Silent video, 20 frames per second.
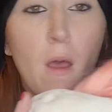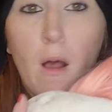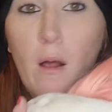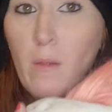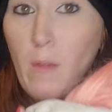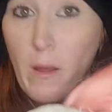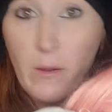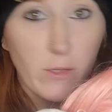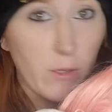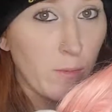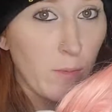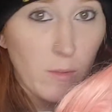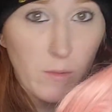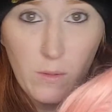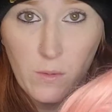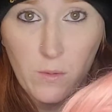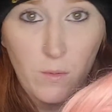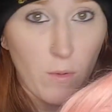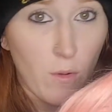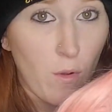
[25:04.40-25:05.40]
A lot of times I see
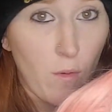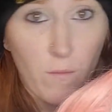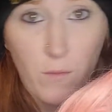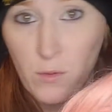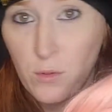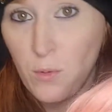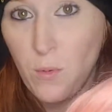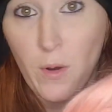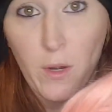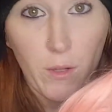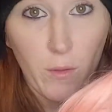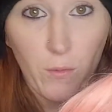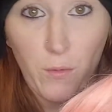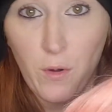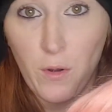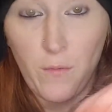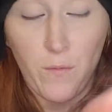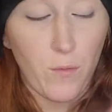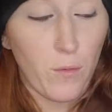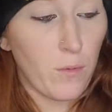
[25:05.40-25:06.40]
this one going for 20,
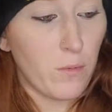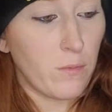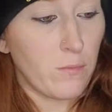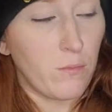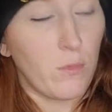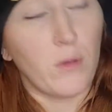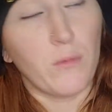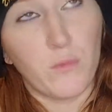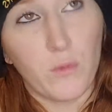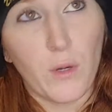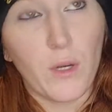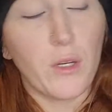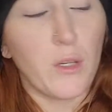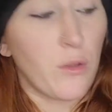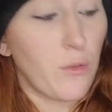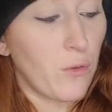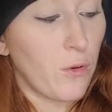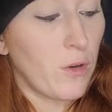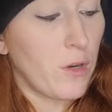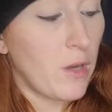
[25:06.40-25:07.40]
30, well, $20 to
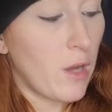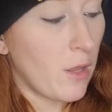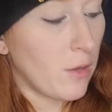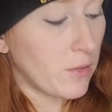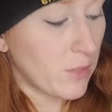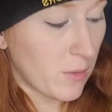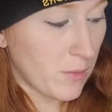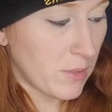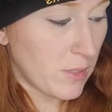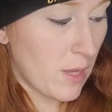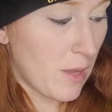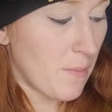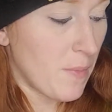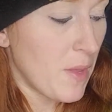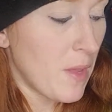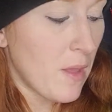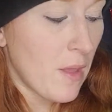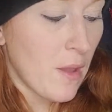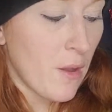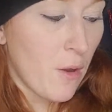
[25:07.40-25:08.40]
$30, I would say.
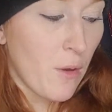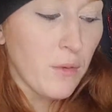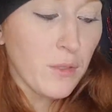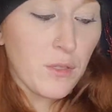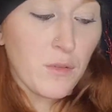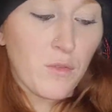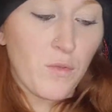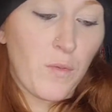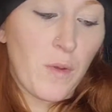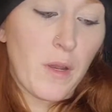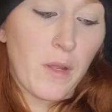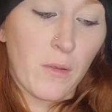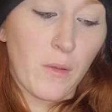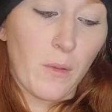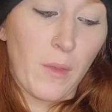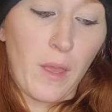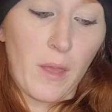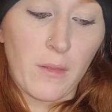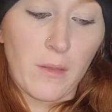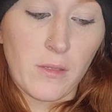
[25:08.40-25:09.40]
Always thought it was funny, though,
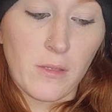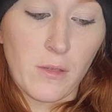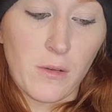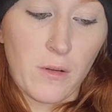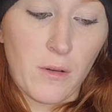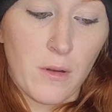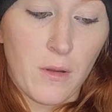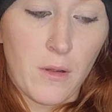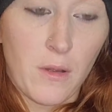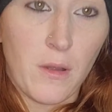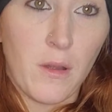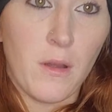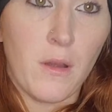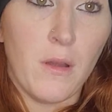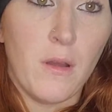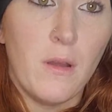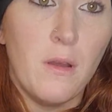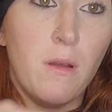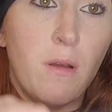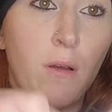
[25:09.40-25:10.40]
they had these little
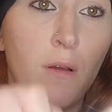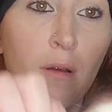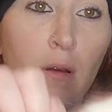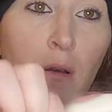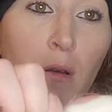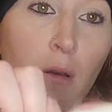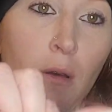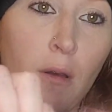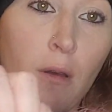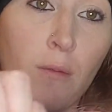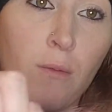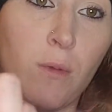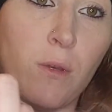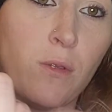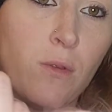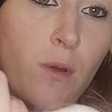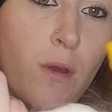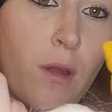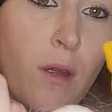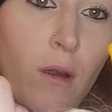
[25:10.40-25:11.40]

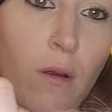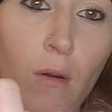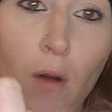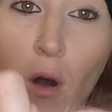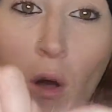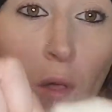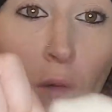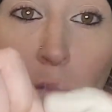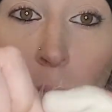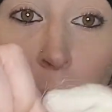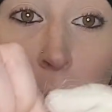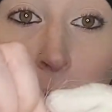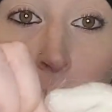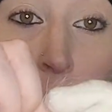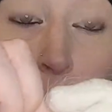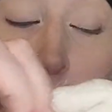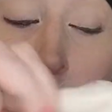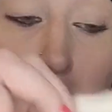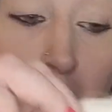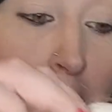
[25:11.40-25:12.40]
things right here. All of them
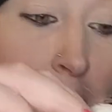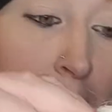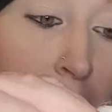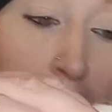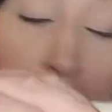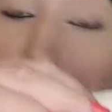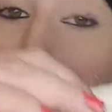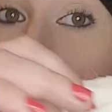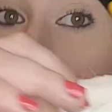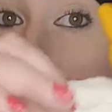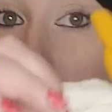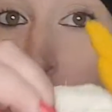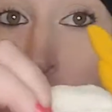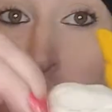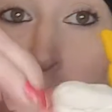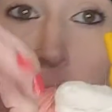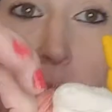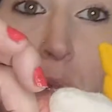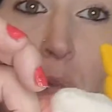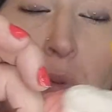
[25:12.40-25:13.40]
have it, in case you don't have
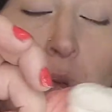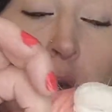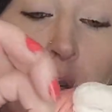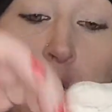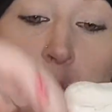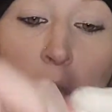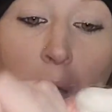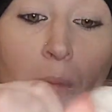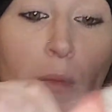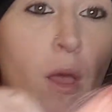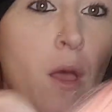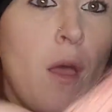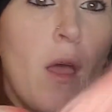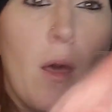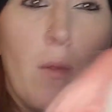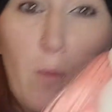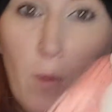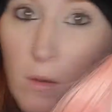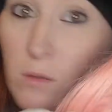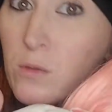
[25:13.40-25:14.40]
any of the plush yet.
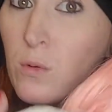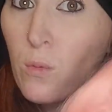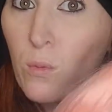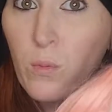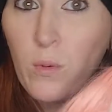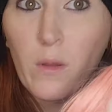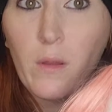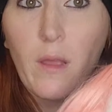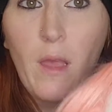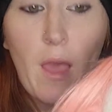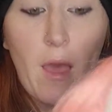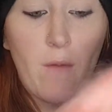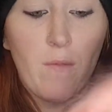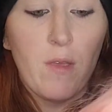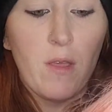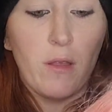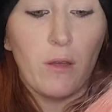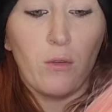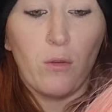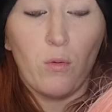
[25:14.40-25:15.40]
And they're also really
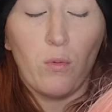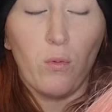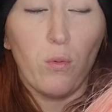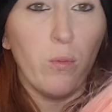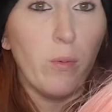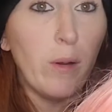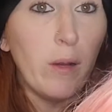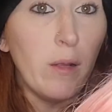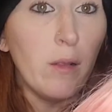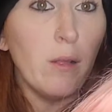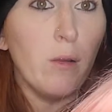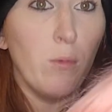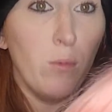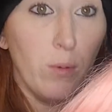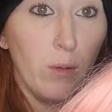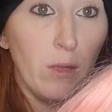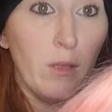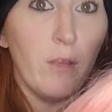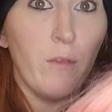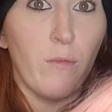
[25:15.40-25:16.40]
heavy, like they're really,
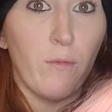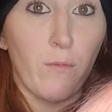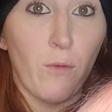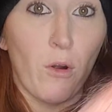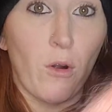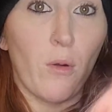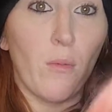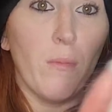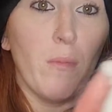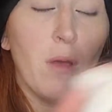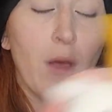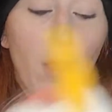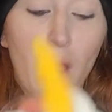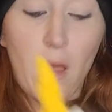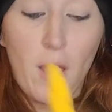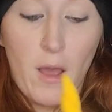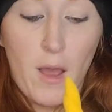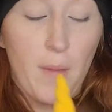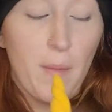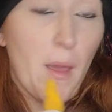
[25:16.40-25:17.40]
really firm.
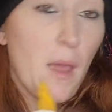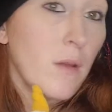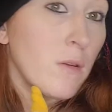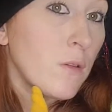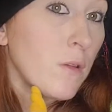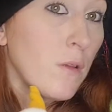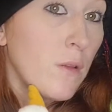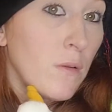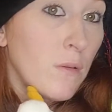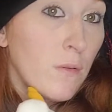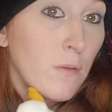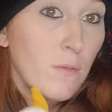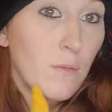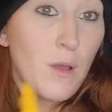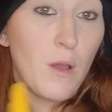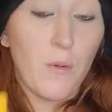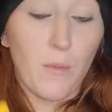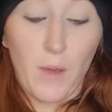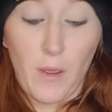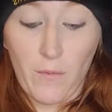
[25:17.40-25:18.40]
Actually,
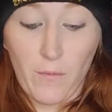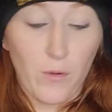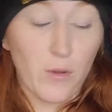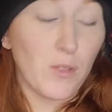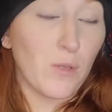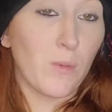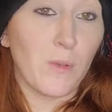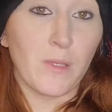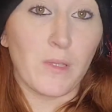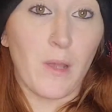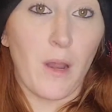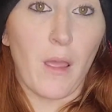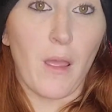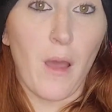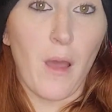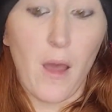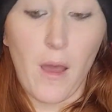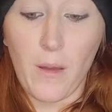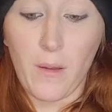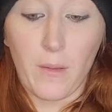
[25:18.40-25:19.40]
my first ones that I
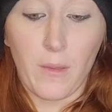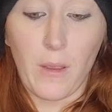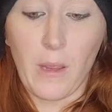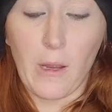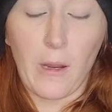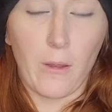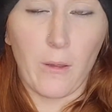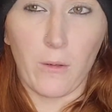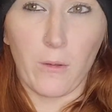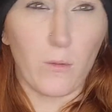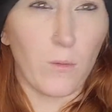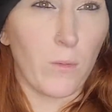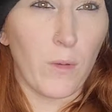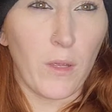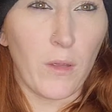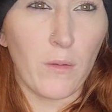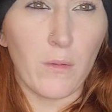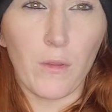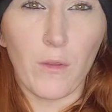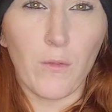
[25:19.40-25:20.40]
got, I think I got like
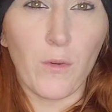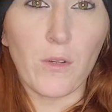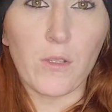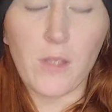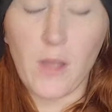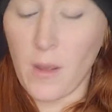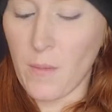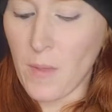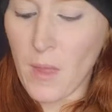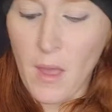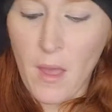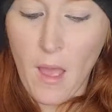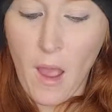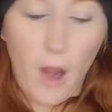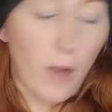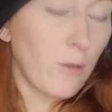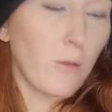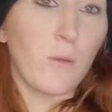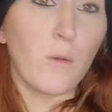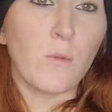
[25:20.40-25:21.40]
3 the first time.
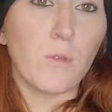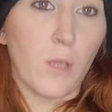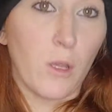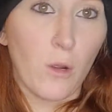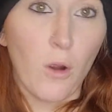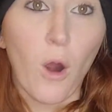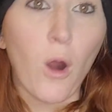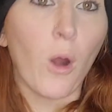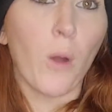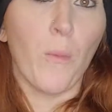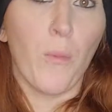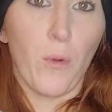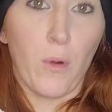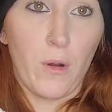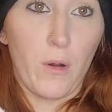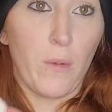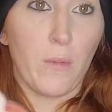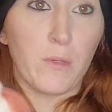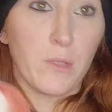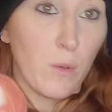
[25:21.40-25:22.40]
I thought there was like cardboard
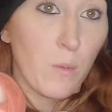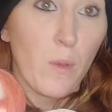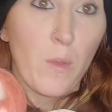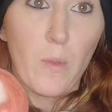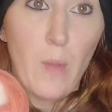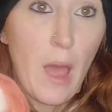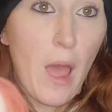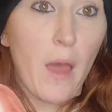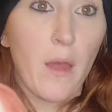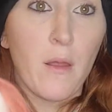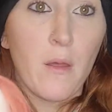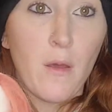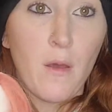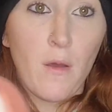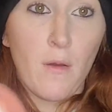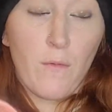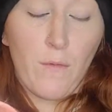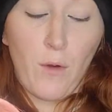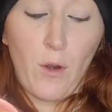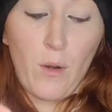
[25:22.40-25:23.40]
on them because they were that
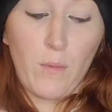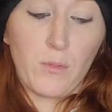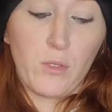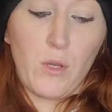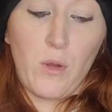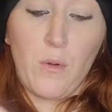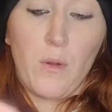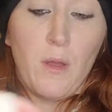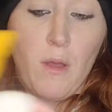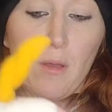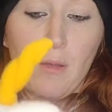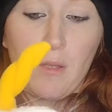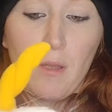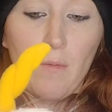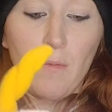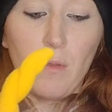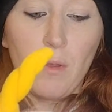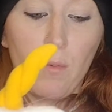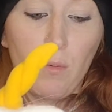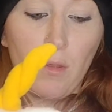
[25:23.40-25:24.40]
firm. So
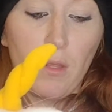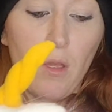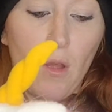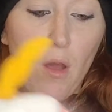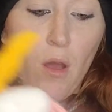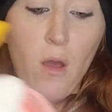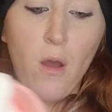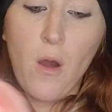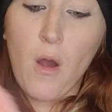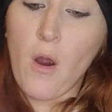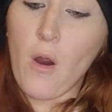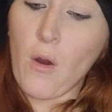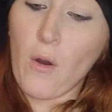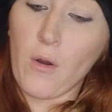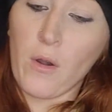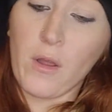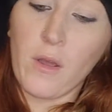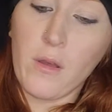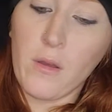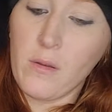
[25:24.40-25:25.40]
definitely really
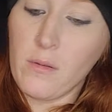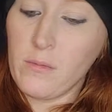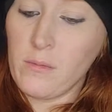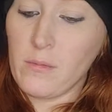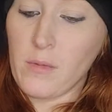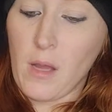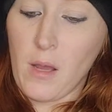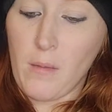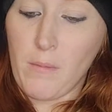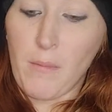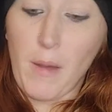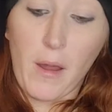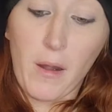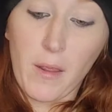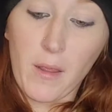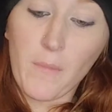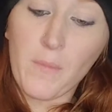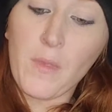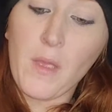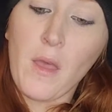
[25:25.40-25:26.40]
hard
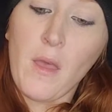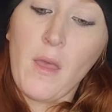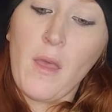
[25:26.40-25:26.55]
body.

### EXERCISE DETAILS
All lines from the line with "[25:10.40-25:11.40]" through the final line of the listing are to be printed exactly, both ends included; the pictures are not.

### RESPONSE BELOW
[25:10.40-25:11.40]

[25:11.40-25:12.40]
things right here. All of them
[25:12.40-25:13.40]
have it, in case you don't have
[25:13.40-25:14.40]
any of the plush yet.
[25:14.40-25:15.40]
And they're also really
[25:15.40-25:16.40]
heavy, like they're really,
[25:16.40-25:17.40]
really firm.
[25:17.40-25:18.40]
Actually,
[25:18.40-25:19.40]
my first ones that I
[25:19.40-25:20.40]
got, I think I got like
[25:20.40-25:21.40]
3 the first time.
[25:21.40-25:22.40]
I thought there was like cardboard
[25:22.40-25:23.40]
on them because they were that
[25:23.40-25:24.40]
firm. So
[25:24.40-25:25.40]
definitely really
[25:25.40-25:26.40]
hard
[25:26.40-25:26.55]
body.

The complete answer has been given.